Storia lontana e storia recente: da una parte gli zattieri dall’altra il Vajont. C’è un forte legame d’acqua tra Longarone e Venezia, come è stato ricordato ieri mattina (21 maggio) nella festa della Sensa, che ha visto la cittadina bellunese stringere il gemellaggio adriatico con la laguna. Non senza un monito che arriva dalla vicina Emilia Romagna, dove l’acqua (insieme a una mancata prevenzione) in questi giorni ha provocato morti e distruzione.
L’antico rito della festa della Sensa è cominciato ai giardini reali, a due passi dalla basilica di San Marco, dove il sindaco di Venezia Luigi Brugnaro ha consegnato al sindaco di Longarone Roberto Padrin e alla sua giunta l’anello dogale, dando avvio alla cerimonia del gemellaggio adriatico. Poi il corteo acqueo ha preso la volta del Lido, con i due sindaci, il Patriarca Francesco Moraglia e l’ammiraglio della Marina militare Andrea Petroni a bordo della Serenissima (che ha assunto le veci del Bucintoro). La festa si è conclusa con il rito dello sposalizio del mare e la messa celebrata nella chiesa di San Nicolò al Lido.

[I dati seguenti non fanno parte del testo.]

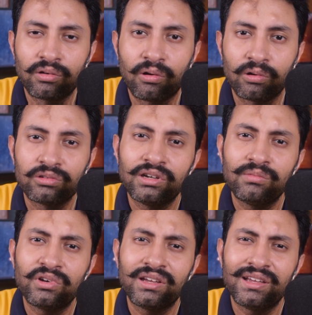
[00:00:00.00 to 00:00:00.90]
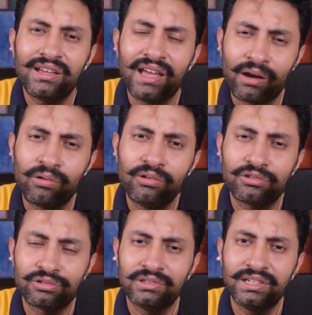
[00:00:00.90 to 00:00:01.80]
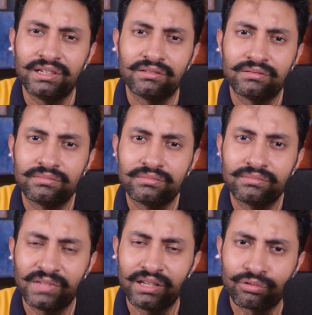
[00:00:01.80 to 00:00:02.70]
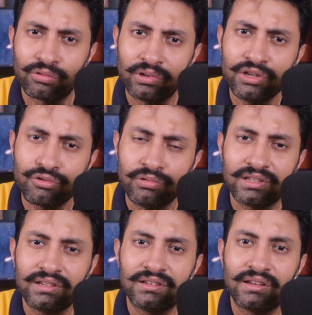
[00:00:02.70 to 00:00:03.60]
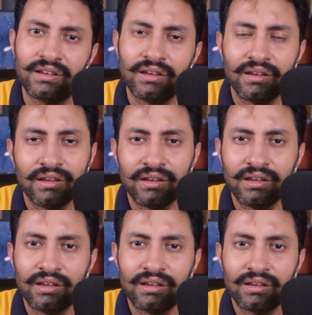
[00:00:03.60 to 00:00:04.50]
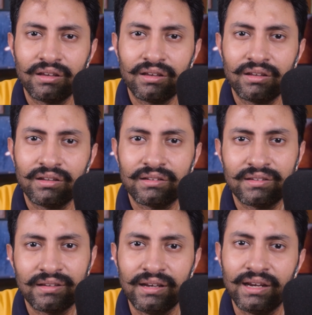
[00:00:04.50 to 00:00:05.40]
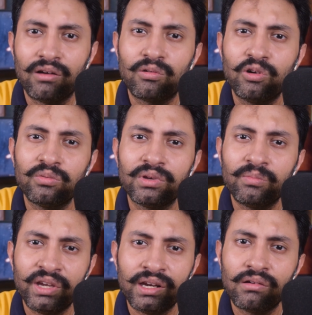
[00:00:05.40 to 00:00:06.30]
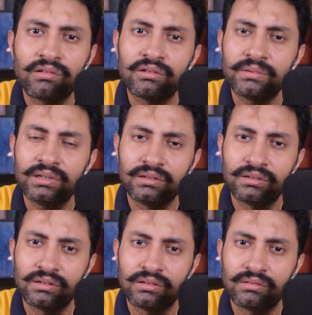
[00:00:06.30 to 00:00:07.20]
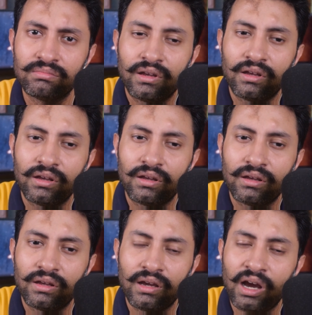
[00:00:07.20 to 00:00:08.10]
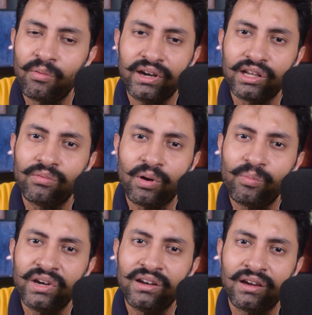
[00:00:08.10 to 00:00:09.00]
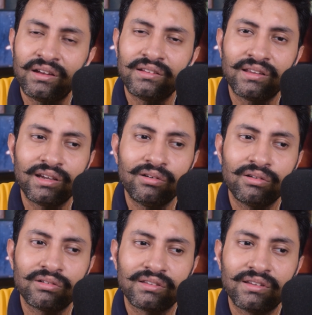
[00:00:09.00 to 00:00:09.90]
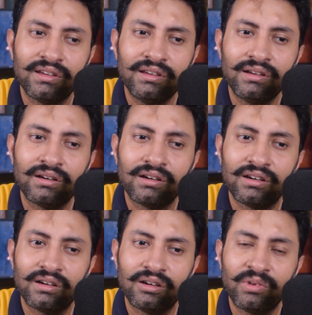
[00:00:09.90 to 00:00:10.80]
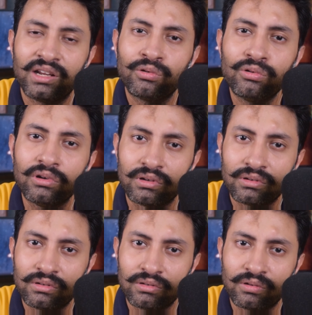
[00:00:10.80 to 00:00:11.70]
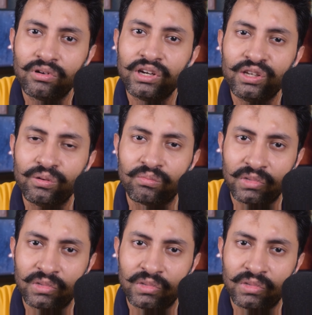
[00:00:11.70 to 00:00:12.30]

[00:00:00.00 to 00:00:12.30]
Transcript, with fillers: কজনের মুখে এখনও শোনেন মানে কোনোদিন শুনেছেন যে ছেলেরাও করবে মেয়েরাও করবে আবার এটাকে ভাববেন না যে এগুলো হচ্ছে মানে রুল কোনো নিয়ম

Nelle parole del sindaco Brugnaro e del Patriarca non è mancato un pensiero di solidarietà alle popolazioni dell’Emilia Romagna, alle prese con l’emergenza alluvione. «L’acqua che unisce Longarone a Venezia, l’acqua che è stata l’autostrada su cui gli zattieri hanno portato per secoli il legname delle Dolomiti verso la laguna per consentire alla Serenissima di costruire palazzi e navi, è una risorsa importantissima, ma che richiede rispetto» ha detto il primo cittadino di Venezia. «Il Vajont sessant’anni fa non ci ha insegnato a sufficienza quanto sia necessario avere attenzione della natura. E l’alluvione di oggi in Emilia Romagna lo dimostra».
Anche il Patriarca, nell’omelia, non ha mancato un passaggio forte sulla necessità di azioni concrete per garantire interventi sul territorio, nel rispetto della natura e nell’ottica della prevenzione.
«Per Longarone, il legame con Venezia è storia» sottolinea il sindaco Roberto Padrin. «Una storia che ci riporta all’epoca eroica degli zattieri, e che ci consente oggi di ricordare i morti del Vajont, a sessant’anni da quel terribile 9 ottobre. Una storia che non può essere solo memoria, ma deve continuare a essere tramandata come monito, perché non succeda più. Per me e per la mia comunità il rito del gemellaggio adriatico, che ha proprio l’obiettivo di ricordare il Vajont e lanciare un messaggio di prevenzione e rispetto della natura, è stato un’emozione grandissima. E insieme un esempio della vicinanza tra le Dolomiti e Venezia, tra la montagna e il mare. Qualcuno scrisse che “Quando l’ultimo abitante avrà abbandonato la montagna, le ortiche invaderanno piazza San Marco”. È proprio così: lo spopolamento della montagna è un problema di tutti, anche della pianura».